Dans le siècle qu'ils vivaient, ces choses-là ne gagnaient pas à être divulguées et elle se demandait ce qui l'avait prise de s'imaginer que des esprits aussi sectaires pourraient tirer une leçon à en être informés.

Comme si elle n'avait pas compris que le monde dit normal qui les entourait était beaucoup plus atteint de folie que ceux qu'il montrait du doigt !

Elle se tourmentait aussi d'avoir eu l'étourderie de livrer au religieux vindicatif, qui en ce moment voguait vers la France, le nom de son frère jésuite Raymond de Sancé de Monteloup.

Ne lui avait-elle pas causé assez de torts à maintes reprises ? Tout d'abord au moment du procès de sorcellerie de son mari, puis quand elle était devenue la révoltée du Poitou contre le roi. Sans compter les ennuis que lui avait attirés leur frère Gontran, l'artisan peintre, qui avait entraîné les ouvriers de Versailles à se révolter et qui avait été pendu. Pauvre jésuite de frère ! Il devait les maudire tous. Si jamais elle retrouvait leur aîné Josselin, elle essaierait de l'en prévenir.

*****

Au large de Casco, une pluie fine tombait. On approchait des contrées sauvages.

Angélique, ayant jeté sur ses épaules un manteau à capuchon de loup marin qui défendait de l'humidité, marchait sur le pont en regardant l'horizon mouillé, au fond duquel se devinait l'ombre des rivages.

Elle devait reprendre des forces en marchant, car bientôt s'achèverait son existence d'odalisque qui avait consisté, d'un lit à un hamac garni de coussins, à recevoir des visiteurs en mangeant des sucreries.

Malgré les recommandations qu'elle s'était faites de ne plus penser aux jésuites, il lui était difficile de ne pas se remémorer la folle équipée qu'elle avait connue par là, deux ans auparavant.

C'était dans les parages de la pointe Maquoit, où Shapleigh avait sa cabane, que Colin Paturel l'avait livrée à l'espion de Dieu, le jésuite Louis-Paul de Vernon, qui, sous la défroque d'un matelot anglais et le nom de Jack Merwin, pilotait la barque du White bird et qui était venu la capturer sur l'ordre de d'Orgeval.

Et on ne lui ôterait pas de l'idée que, parmi les directives que ce jésuite espion avait reçues de son supérieur, il y avait celle « inexprimée », au cas où ramener Mme de Peyrac en Nouvelle-France présenterait trop de difficultés, de la faire disparaître.

Sinon, comment interpréter son attitude à Monegan alors qu'elle était en train de se noyer dans les terribles lames géantes du ressac contre les falaises et que, debout à la pointe d'un rocher, Jack Merwin, immobile, impassible, les bras croisés, la regardait se débattre, sans broncher ?
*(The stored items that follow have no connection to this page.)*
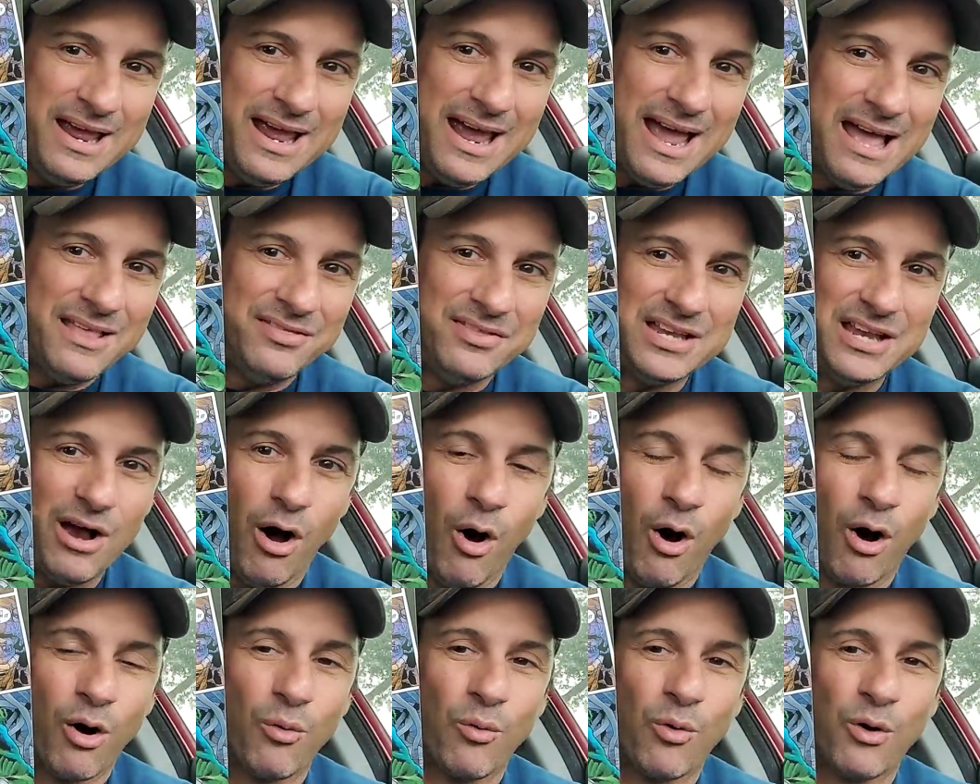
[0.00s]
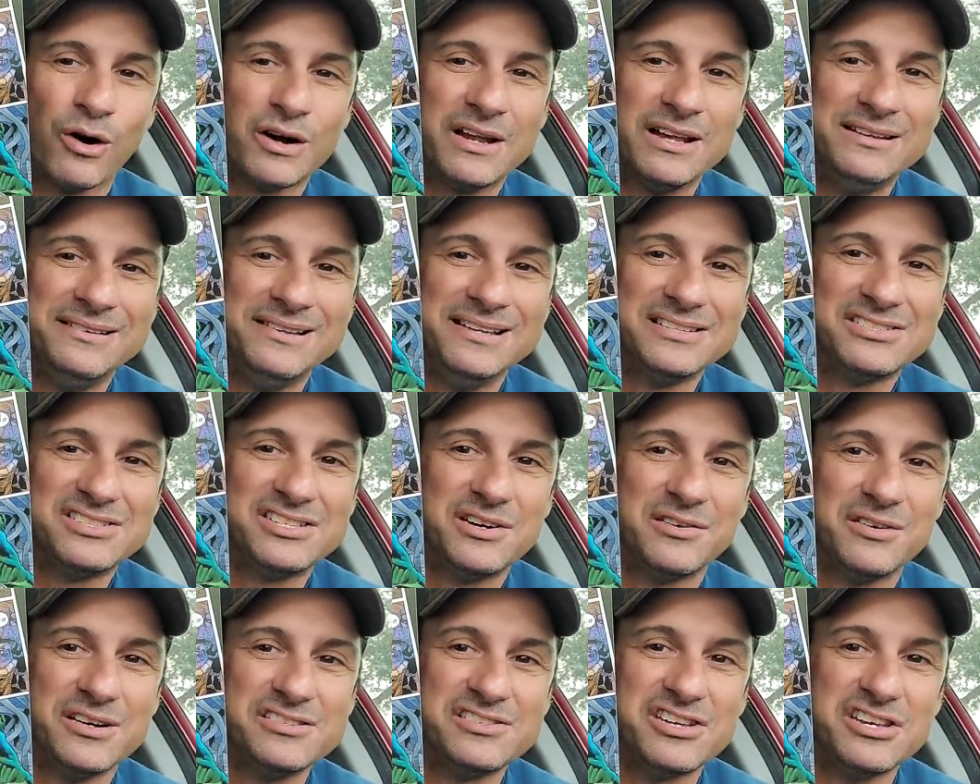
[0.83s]
And the artwork in this
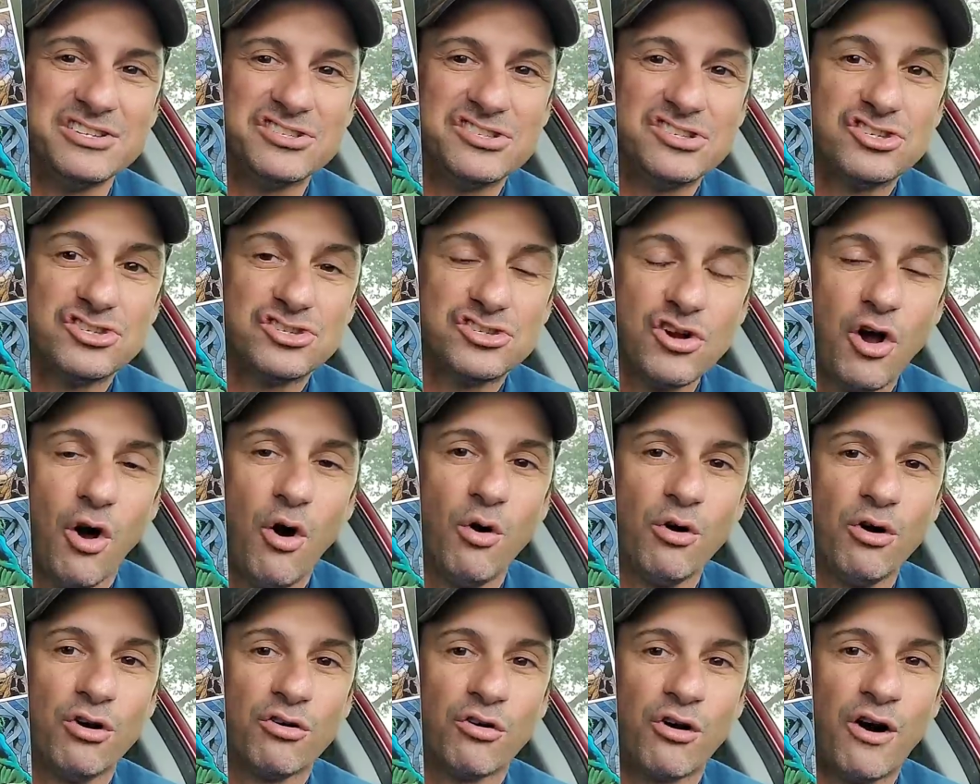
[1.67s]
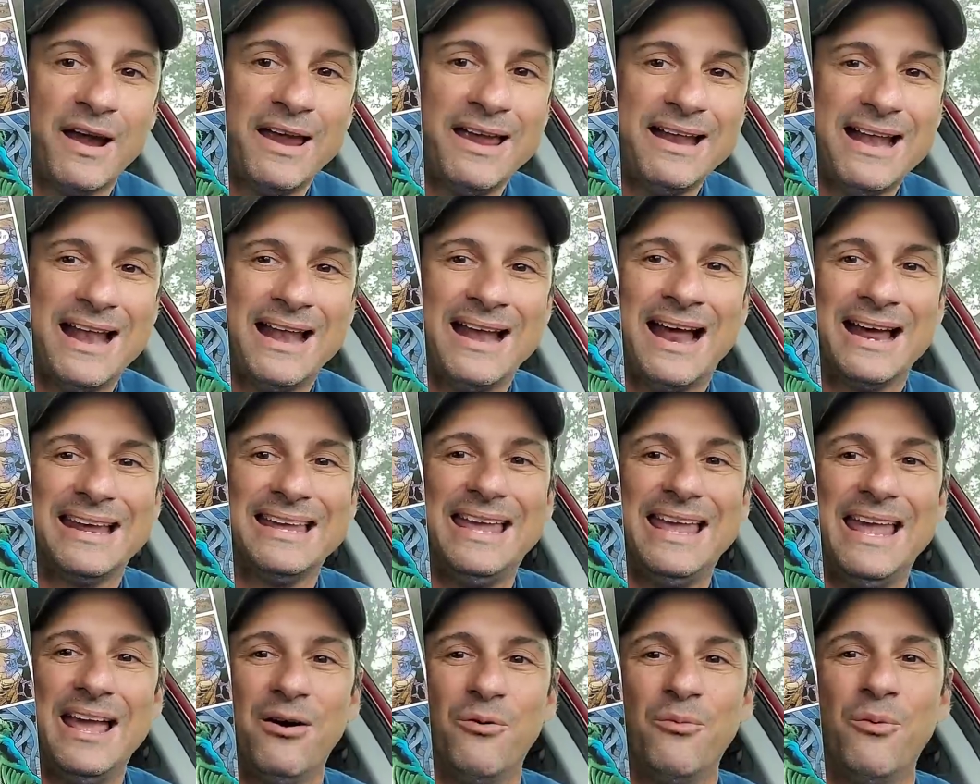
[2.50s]
series is so great. And I
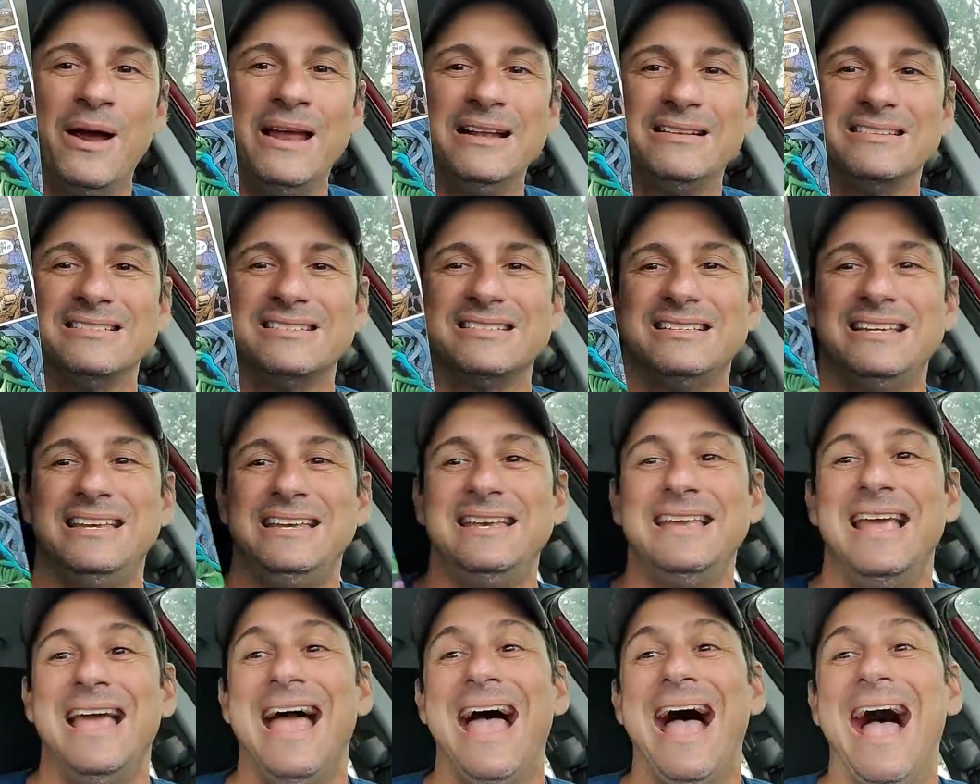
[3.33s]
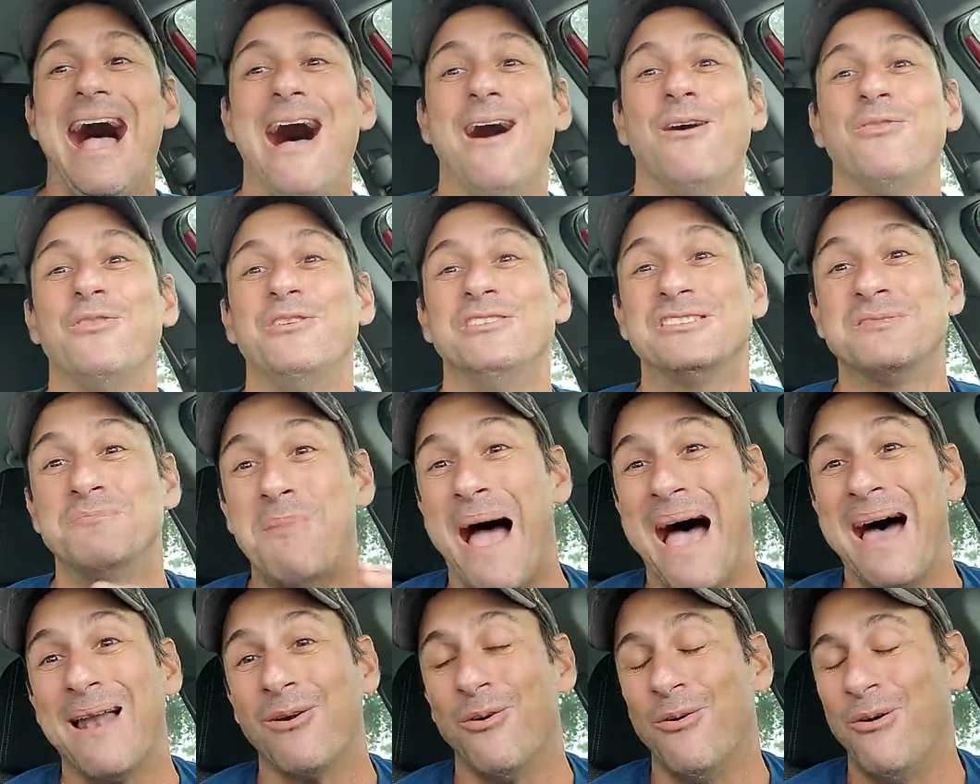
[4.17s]
can't wait to see how this
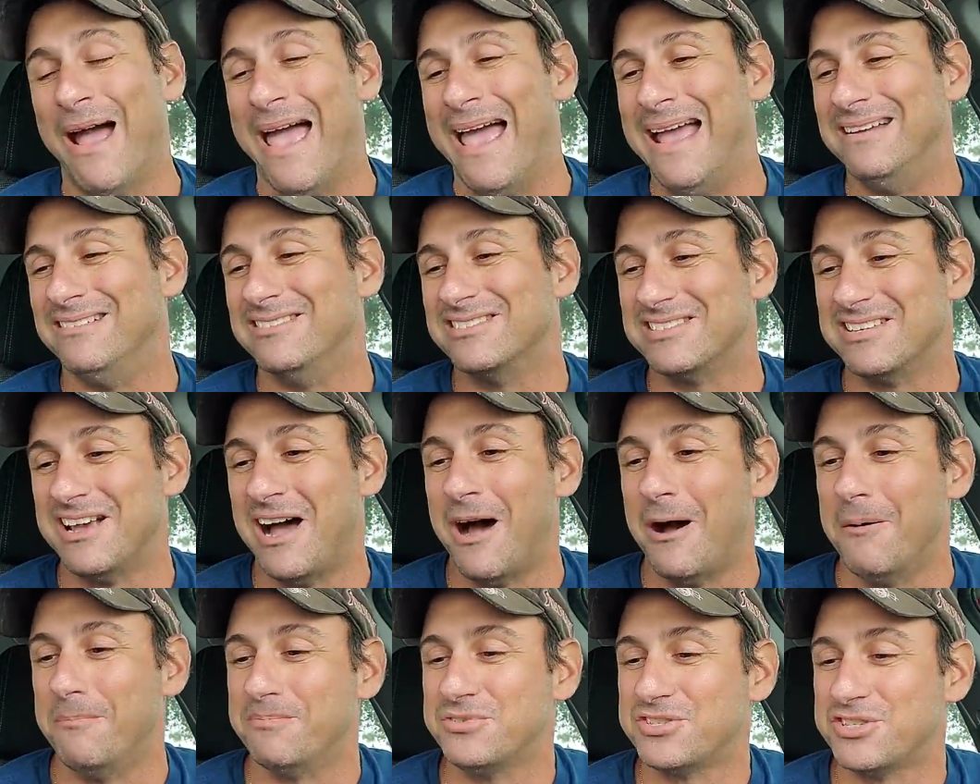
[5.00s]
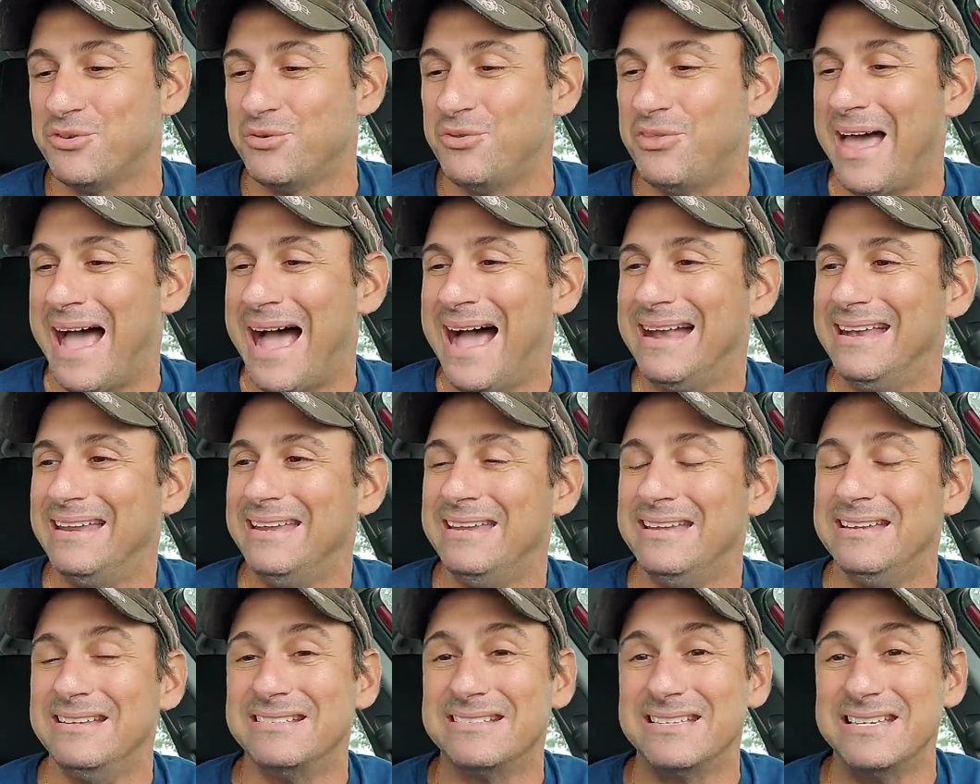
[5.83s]
battle ends up. So that
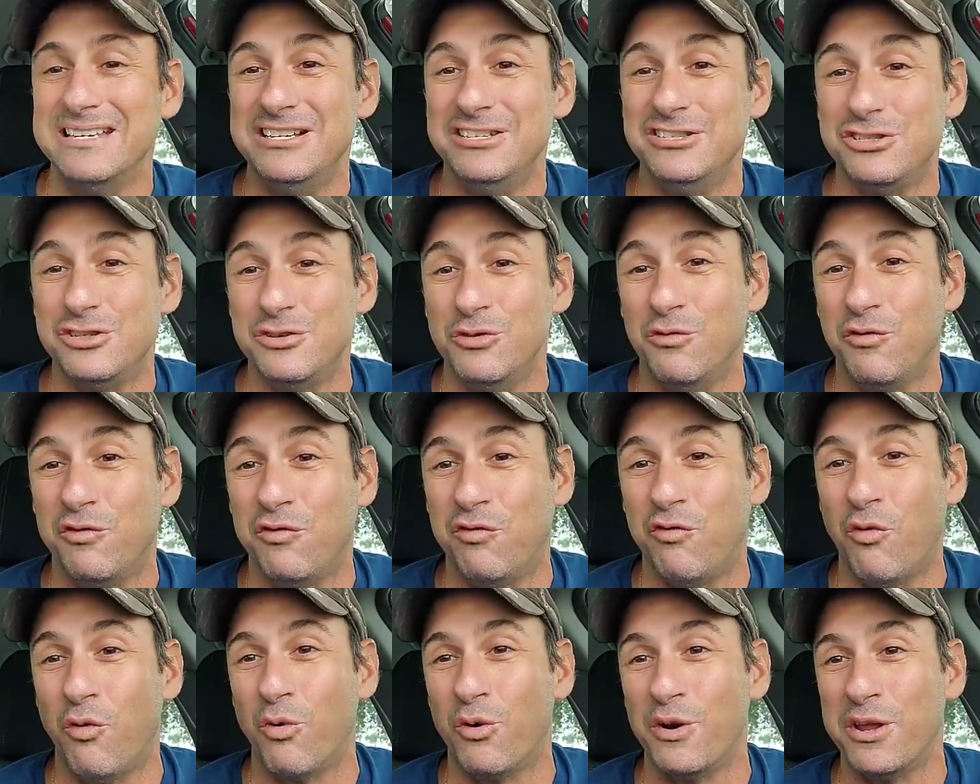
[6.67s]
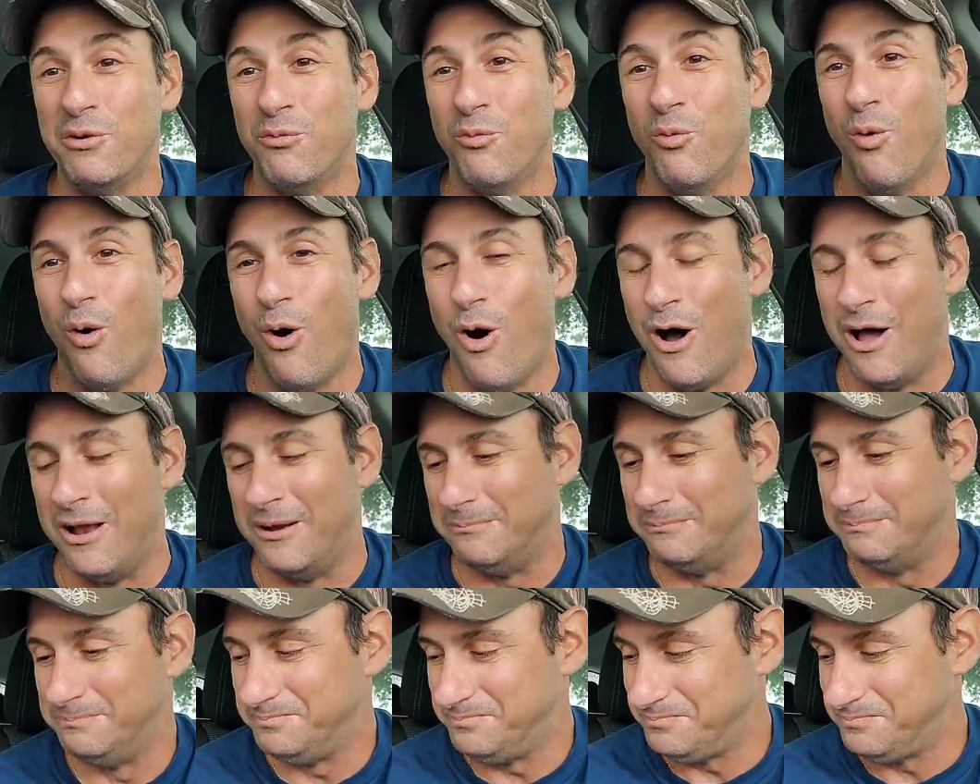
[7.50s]
is issue 41.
Il est vrai qu'il avait fini par plonger in extremis, comme poussé malgré lui. Presque trop tard. Ils avaient failli se noyer tous les deux.

Il avait dû considérer comme une lâcheté d'avoir eu pour elle, une femme dangereuse, ce geste de pitié, comme une désobéissance vis-à-vis de son chef spirituel, et de n'avoir pas laissé s'accomplir le jugement de Dieu.

Allons ! Voilà qu'elle devenait excessive et fanatique comme Séverine !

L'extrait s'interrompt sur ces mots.